Plus d’informations : http://www2.assemblee-nationale.fr/15/commissions-permanentes/commission-des-finances/missions-d-information/optimisation-et-evasion-fiscales/(block)/48245

Oxfam a publié le 5 septembre 2018 un rapport sur le projet de loi PACTE et le projet de Loi contre la Fraude fiscale et porte auprès des députés et au Gouvernement 5 mesures prioritaires visant à réduire les inégalités qui prennent naissance au sein des entreprises. Lire le rapport « Loi PACTE et Loi Fraude fiscale : deux opportunités d’agir pour réduire les inégalités ».

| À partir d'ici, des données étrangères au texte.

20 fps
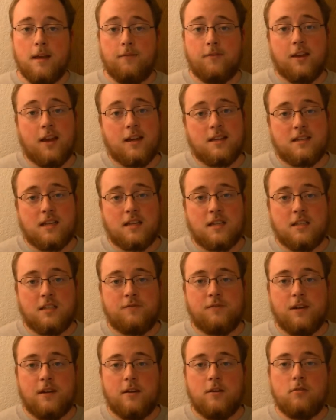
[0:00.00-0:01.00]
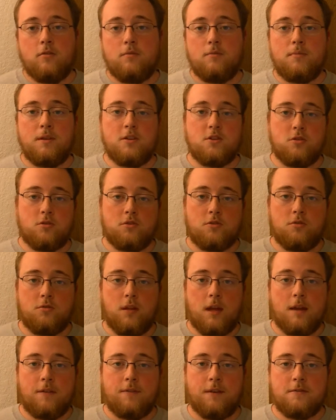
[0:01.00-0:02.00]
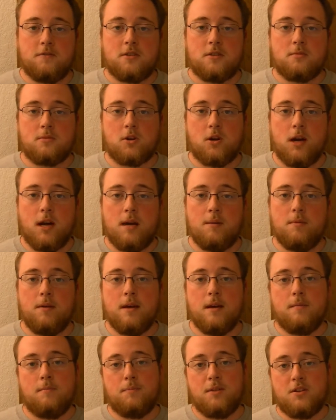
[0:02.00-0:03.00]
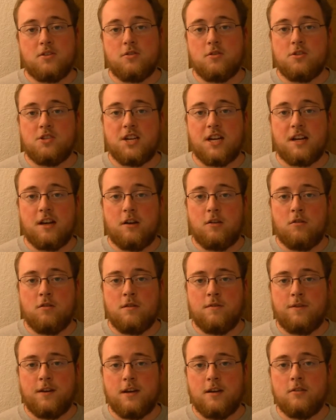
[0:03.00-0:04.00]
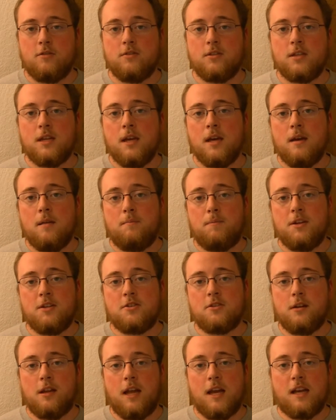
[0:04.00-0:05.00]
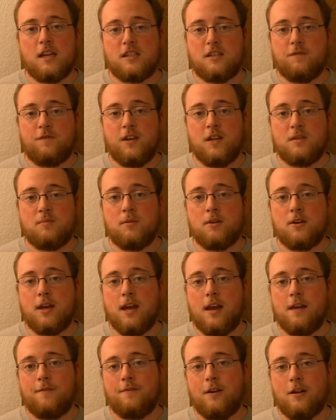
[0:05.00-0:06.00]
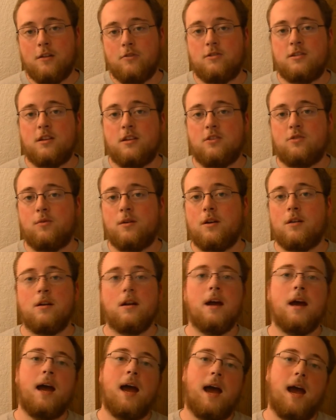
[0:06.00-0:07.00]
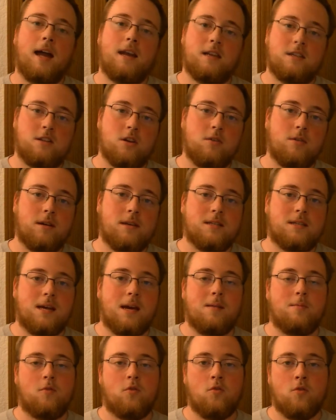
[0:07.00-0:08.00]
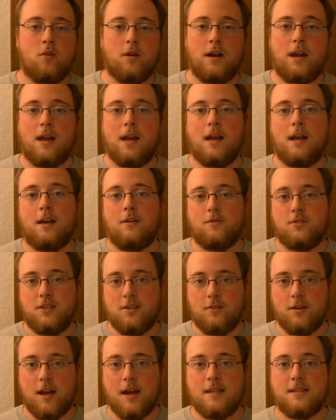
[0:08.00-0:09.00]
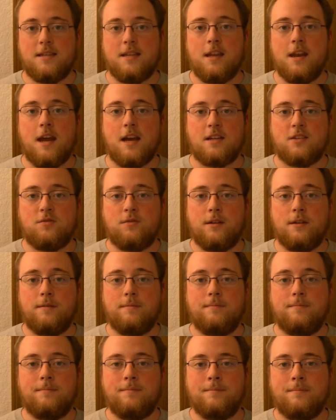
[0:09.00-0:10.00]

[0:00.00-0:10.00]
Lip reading: If you guys like this video, be sure to like, favorite, subscribe. Be sure to check out our other videos. Be sure to like us on Facebook and follow us on Twitter. And as always, I am Corey, and I will see you guys in the next one.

Dans le projet de loi contre la Fraude fiscale, qui sera discuté en plénière à l’Assemblée nationale les 17 et 18 septembre, Oxfam appelle les parlementaires à adopter deux mesures prioritaires :

  1. Supprimer véritablement le verrou de Bercy – le monopole du Ministère des finances en matière de poursuites pénales pour fraude fiscale – pour juger l’ensemble des cas de fraude fiscale en particulier les plus graves, dans un contexte où la part des dossiers qui dépassent 100 000€ de fraude dans les dossiers répressifs du fisc a progressé de plus de 30% en cinq ans, pendant que le nombre de poursuites judiciaires était en baisse.
  2. Revoir les critères de la liste française de paradis fiscauxpour inclure les avantages fiscaux dommageables offerts par des Etats comme le Luxembourg, l’Irlande ou les îles Caïmans. Le projet de loi contre la fraude fiscale prévoit de lister seulement 14 pays dont la Namibie ou le Botswana mais aucun paradis fiscal notoire et la liste ne couvre que 0,6% des filiales du CAC 40 situées dans les paradis fiscaux.